Phase problems can cause loos of bass, but it can also cause mud in the bass. As a side note I am not a big fan of correcting phase with moving the wav tracks later, I believe that a drum kit to an extent has a natural out of phase even if you sit in front of a drum kit so aligning the wav files does not sound natural and makes it sound more like individual samples.

Back to the main question, sorry to side track a little by the way, using blankets on top of the kick as I suggested earlier is a good start, even building a blanket tunnel out front of the kick to place a second mic in front of the kick works well by keeping the rest of the kit out of the kick mic. It does not matter what it looks like it's in the studio LOL.

By the way if spill is not a problem don't worry about using blankets, it seems to depend a lot on the kit and the player. Did I mention the room acoustics? This changes the spill quite a lot as well.

Alan.
 
this is why microphone position is so critical, you have to try and get the phase of the overheads to match that of the kick mic.

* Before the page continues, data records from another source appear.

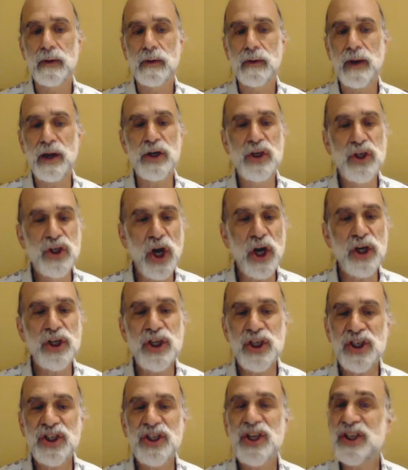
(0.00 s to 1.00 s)
And
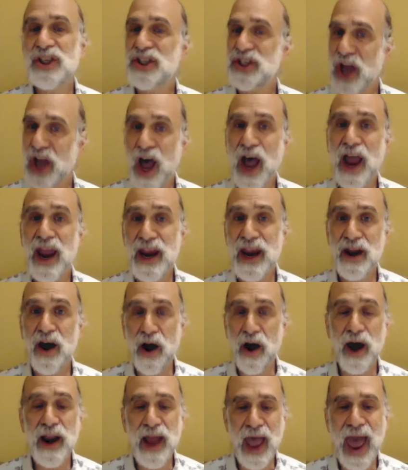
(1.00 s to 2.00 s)
judges decide
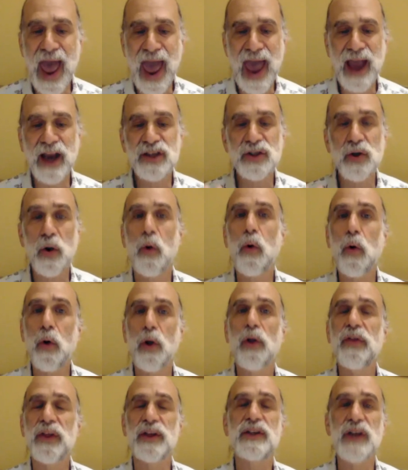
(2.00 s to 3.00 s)
on hacks
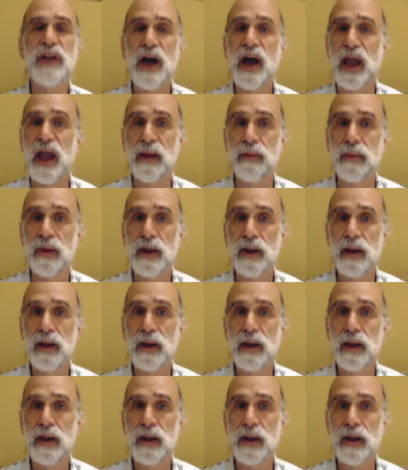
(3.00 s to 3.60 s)
all the time.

Yes, the position is critical!!

About the phase correction, how do you do that? Any plugin or just looking at the wave? In the waves package there´s a plugin named InPhase, that seems to be a good tool, somebody use?
 
Yes, the position is critical!!

About the phase correction, how do you do that? Any plugin or just looking at the wave? In the waves package there´s a plugin named InPhase, that seems to be a good tool, somebody use?

I do it before tracking, thats what I said I don't like adjusting this after. The was a tutorial where they aligned the wav forms to put it all in line with the snare, I think thats just a fix for bad micing, when you sit in front of a drum kit the drums actually arrive at you ear out of phase and it sounds natural, setting up mics in phase is really making sure that the mics are not massively out of phase with each other. That my thoughts anyway. If it sounds good then its set up right.

Alan.
 
I pretty much make sure I don't lose the bottom end of the kick and snare. I sometimes start with o/heads, kick in, kick out, snare. Or kick in , kick out, snare then overheads. Add one track at a time, flip the phase, if you lose the bottom, flip it back, if you gain bottom, leave it then add the next track and run through the same procedure. If you have everything positioned properly every thing should be in phase already, and the check will confirm. If you do this before tracking, you wont have problems after(less likely anyway)
 
I do it before tracking, thats what I said I don't like adjusting this after. The was a tutorial where they aligned the wav forms to put it all in line with the snare, I think thats just a fix for bad micing, when you sit in front of a drum kit the drums actually arrive at you ear out of phase and it sounds natural, setting up mics in phase is really making sure that the mics are not massively out of phase with each other. That my thoughts anyway. If it sounds good then its set up right.

Alan.

It's not a fix for bad micing, it's an alternative technique. Combining close mics and overheads is entirely different from hearing a kit acoustically. Pretty much any mic technique other than a head mic is unnatural by that reference.

Whenever you have multiple mics on multiple sources something will be out of phase. The question is, how does it sound? Out of phase doesn't matter if the levels are sufficiently different.
 
I've always done the blanket or built a tunnel with another bass drum shell with heads removed. Lots of moving blankets, basically isolating it from the rest of the kick
 
Works to a certain extent.Reduces bleed to the BD mic from other parts of the kit but does nothing on the beater side.
Common practice is to HPF all but the kick.No need for DC to daylight bandwidth on rack toms,hi-hat etc....if kick bleed is an issue.

G
 
Izotope RX6/7 Debleed is probably the fastest way. Just be careful it doesn’t alway do a perfect job. Plus it’s better to make a couple passes with debleed. Always double check against the original track to make sure it’s not degrading the main feature on that track. First though try to get better isolation. They make sound barrier blankets for kick drums, and it can be used anywhere it’s needed not just kick, not just drums.